Chào các bạn! Vì nhiều lý do từ nay Truyen2U chính thức đổi tên là Truyen247.Pro. Mong các bạn tiếp tục ủng hộ truy cập tên miền mới này nhé! Mãi yêu... ♥

CAPITOLO 34

Non incontrai Marco davanti casa la mattina dopo, come invece temevo. Come avrebbe potuto esserci del resto? L'avevo rifiutato, umiliato... ferito. Anch'io lo avevo fatto...

Mi sentivo un verme, a mente fredda!

Non avrei dovuto comportarmi in quel modo. Mi ero tormentata tutta la notte riflettendoci sopra. Avevo esagerato, ma non ci stavo più con la testa. La rabbia che avevo dentro mi aveva impedito di ragionare ed avevo agito d'impulso. Senza pensarci. Ripetermelo non mi faceva star meglio, comunque. Serviva solo a farmi sentire peggio.

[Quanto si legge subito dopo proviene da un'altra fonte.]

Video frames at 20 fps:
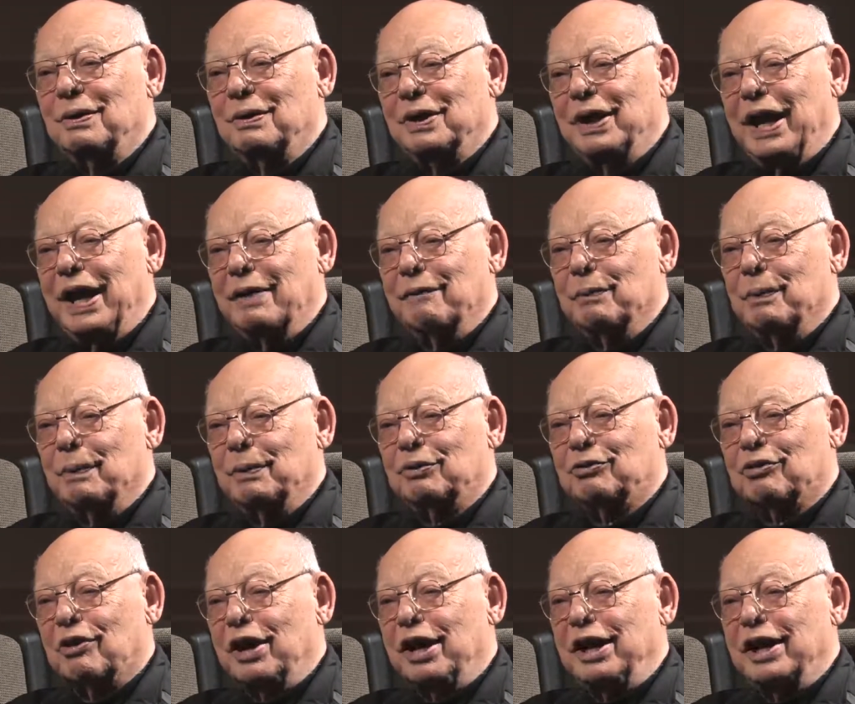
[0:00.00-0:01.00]
They have a
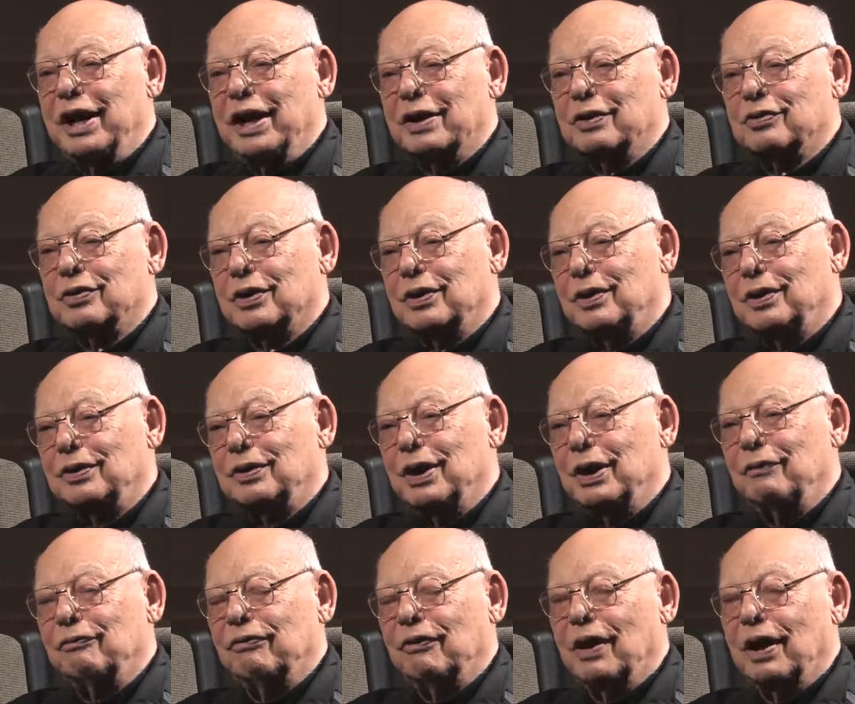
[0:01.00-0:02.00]
train accident.
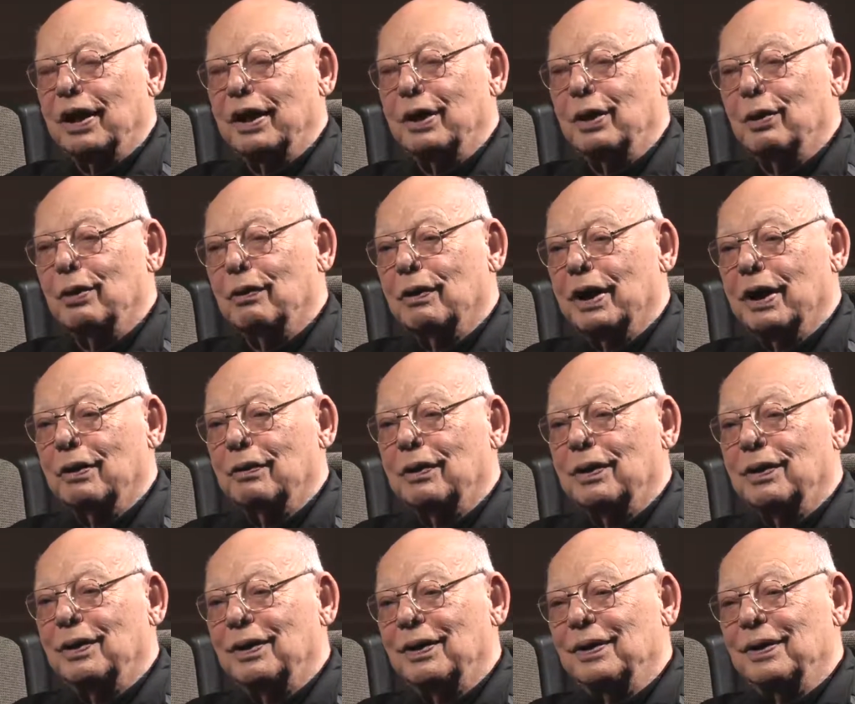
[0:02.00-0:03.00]
They fly her out
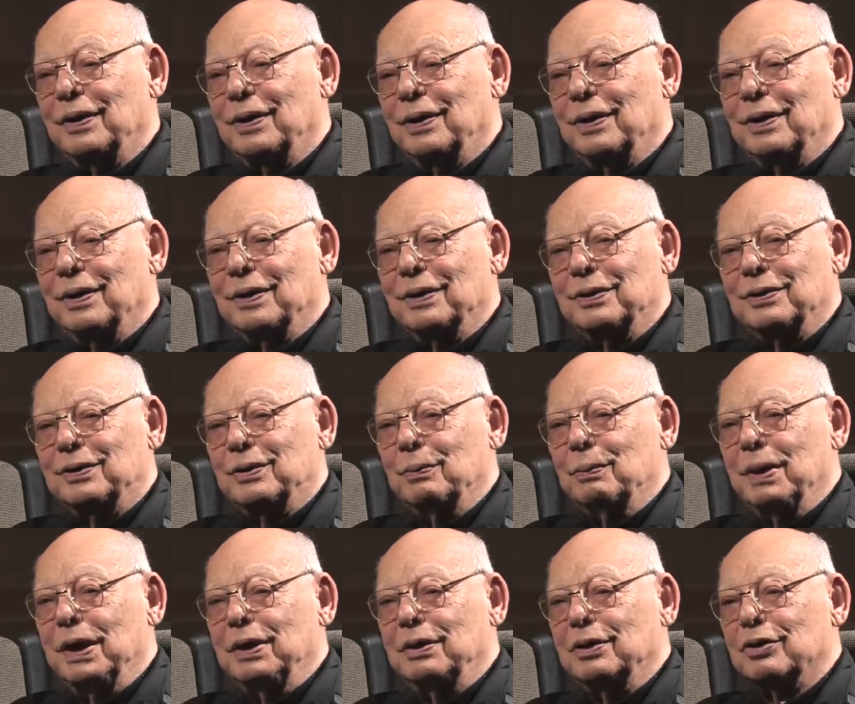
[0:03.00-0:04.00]
to
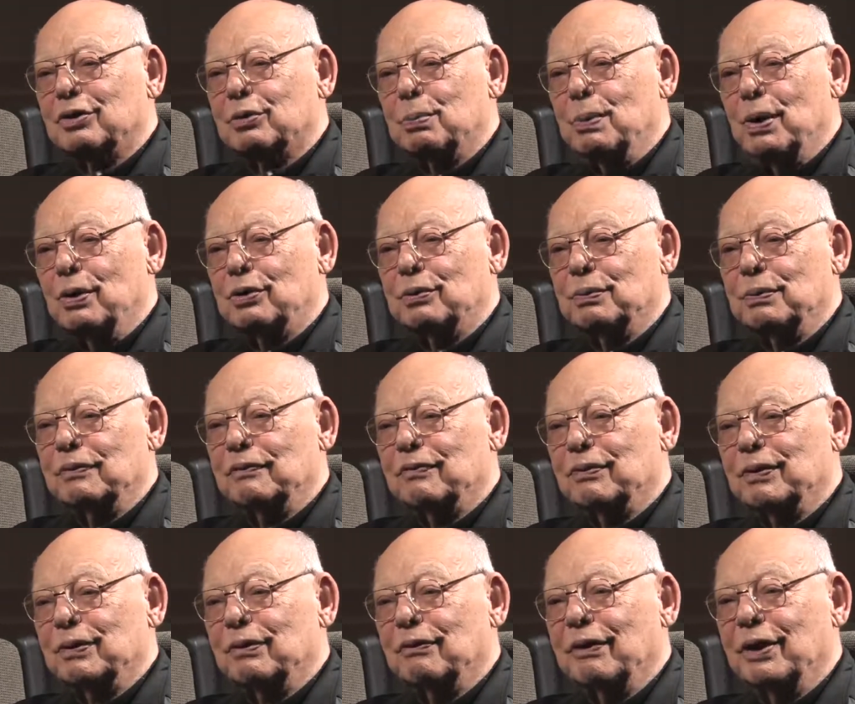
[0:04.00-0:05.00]
be the spokesman
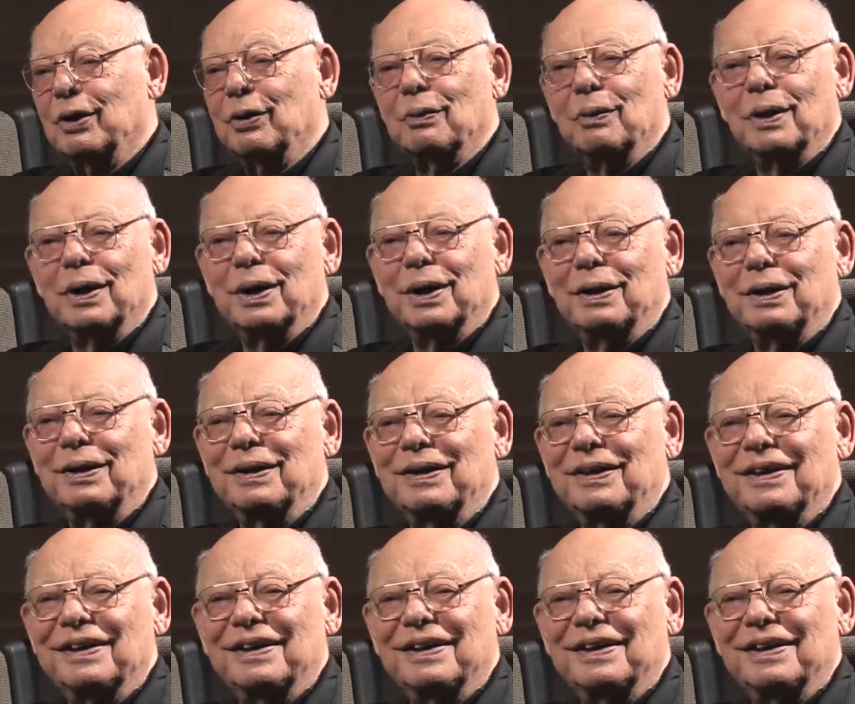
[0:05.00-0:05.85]
for the railway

Emma mi aspettava fuori dell'entrata dell'università quando arrivai, ansiosa di parlarmi. Finsi di non averla notata da subito, ma lei, appena mi vide, mi camminò incontro con un'aria severa in volto.

"Ma ti rendi conto del casino che stai combinando, Elisabeth?!" esplose subito senza nemmeno salutarmi, "Che ti è saltato in mente di andartene con Stefano, ieri?"

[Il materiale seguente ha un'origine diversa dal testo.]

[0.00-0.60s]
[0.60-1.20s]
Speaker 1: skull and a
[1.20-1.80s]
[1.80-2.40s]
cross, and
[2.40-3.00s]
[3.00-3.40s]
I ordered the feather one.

"Buon giorno anche a te, Emma" replicai cercando di mantenere la calma. Non mi servivano le sue ramanzine, mi sentivo già abbastanza in colpa di mio.

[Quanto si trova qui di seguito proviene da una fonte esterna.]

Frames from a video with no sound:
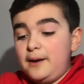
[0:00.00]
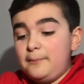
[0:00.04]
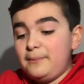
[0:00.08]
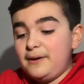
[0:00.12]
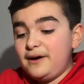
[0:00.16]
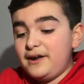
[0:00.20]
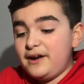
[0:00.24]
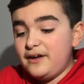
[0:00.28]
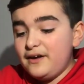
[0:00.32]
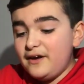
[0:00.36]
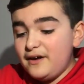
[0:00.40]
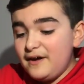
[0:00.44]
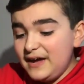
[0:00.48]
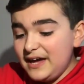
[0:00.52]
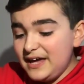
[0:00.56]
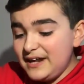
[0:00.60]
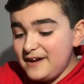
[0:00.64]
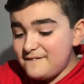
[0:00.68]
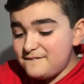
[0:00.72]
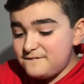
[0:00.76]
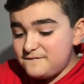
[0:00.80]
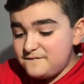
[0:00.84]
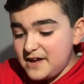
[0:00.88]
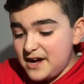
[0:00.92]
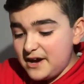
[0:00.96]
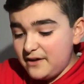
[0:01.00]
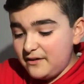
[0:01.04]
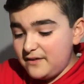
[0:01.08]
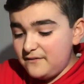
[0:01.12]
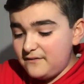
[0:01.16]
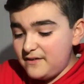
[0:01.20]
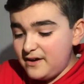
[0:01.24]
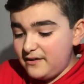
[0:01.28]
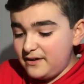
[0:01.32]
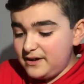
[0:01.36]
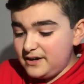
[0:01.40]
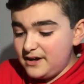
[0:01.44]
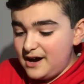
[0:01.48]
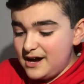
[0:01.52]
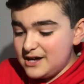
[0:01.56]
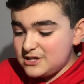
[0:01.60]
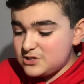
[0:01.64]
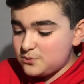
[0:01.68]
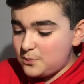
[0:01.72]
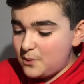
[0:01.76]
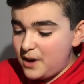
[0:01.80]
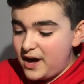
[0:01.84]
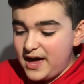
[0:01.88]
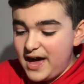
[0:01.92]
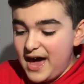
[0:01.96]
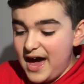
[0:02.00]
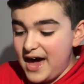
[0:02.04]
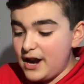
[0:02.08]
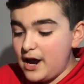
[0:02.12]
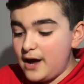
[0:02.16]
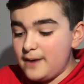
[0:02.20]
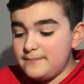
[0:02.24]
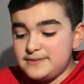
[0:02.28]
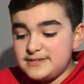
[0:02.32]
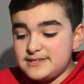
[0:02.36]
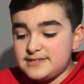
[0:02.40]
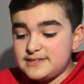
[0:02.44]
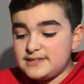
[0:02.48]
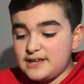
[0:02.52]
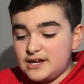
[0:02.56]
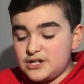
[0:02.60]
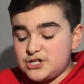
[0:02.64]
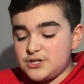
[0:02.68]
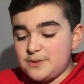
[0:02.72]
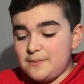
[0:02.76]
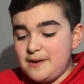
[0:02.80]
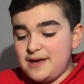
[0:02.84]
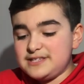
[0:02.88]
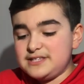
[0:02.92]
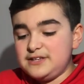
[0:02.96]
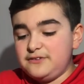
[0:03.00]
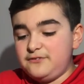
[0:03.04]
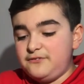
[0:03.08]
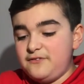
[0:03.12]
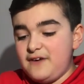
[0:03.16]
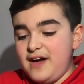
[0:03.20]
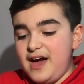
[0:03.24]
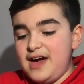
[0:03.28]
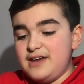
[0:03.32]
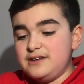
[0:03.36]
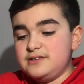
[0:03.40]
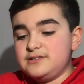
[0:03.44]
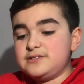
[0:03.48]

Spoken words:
but in a very, very nice way, and I'm such a massive fan.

Lei mi fissò irritata e continuò, come se non avessi aperto bocca.

"E perché poi non mi hai risposto ieri sera? Avevo bisogno di parlarti!" si portò le mani ai fianchi rimproverandomi.

"Avevo il cellulare scarico... Si dev'essere spento" finsi, alzando le spalle e intrecciando le braccia. Lo avevo spento volutamente. Non volevo parlare con nessuno, tantomeno con lei.

"Non prendermi in giro, Elisabeth. Lo so perfettamente che lo hai chiuso di proposito!" ok, l'aveva capito. E perciò?

"Può darsi. E allora?!" mi rivolsi a lei scontrosa, "Non mi andava di parlare, va bene?"

Mi intrufolai dentro non appena uno studente aprì la porta a vetri, rinunciando a prestarle altra attenzione.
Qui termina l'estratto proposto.